━━━━━ RECORDS TO PROCESS

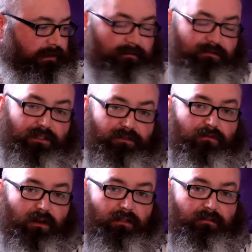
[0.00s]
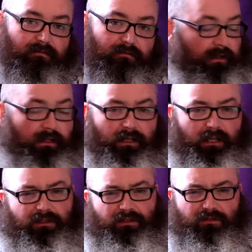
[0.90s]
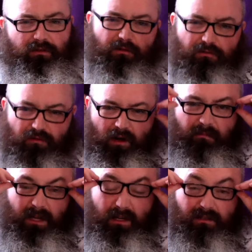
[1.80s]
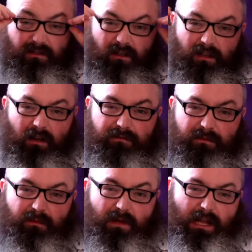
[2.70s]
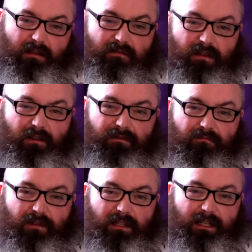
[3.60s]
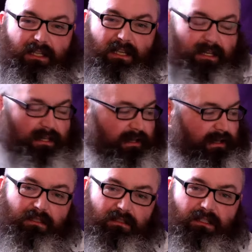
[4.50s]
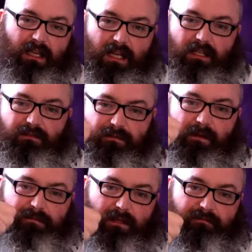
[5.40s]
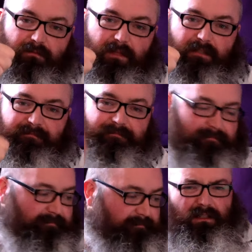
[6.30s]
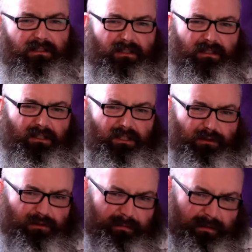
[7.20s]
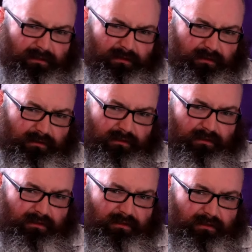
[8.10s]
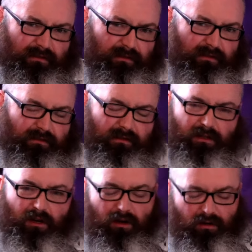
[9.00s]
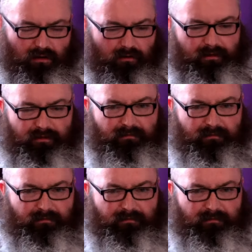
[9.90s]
She's great. It's a historical drama, so comfortable area for Ridley. Yeah, it gets a thumbs up from me. Ghostbusters. Horrid.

━━━━━━━━━━

PROBLEM REQUIREMENTS: The entries are to be written out again exactly, though without any images.

WRITTEN SOLUTION:
[0.00s]
[0.90s]
[1.80s]
[2.70s]
[3.60s]
[4.50s]
[5.40s]
[6.30s]
[7.20s]
[8.10s]
[9.00s]
[9.90s]
She's great. It's a historical drama, so comfortable area for Ridley. Yeah, it gets a thumbs up from me. Ghostbusters. Horrid.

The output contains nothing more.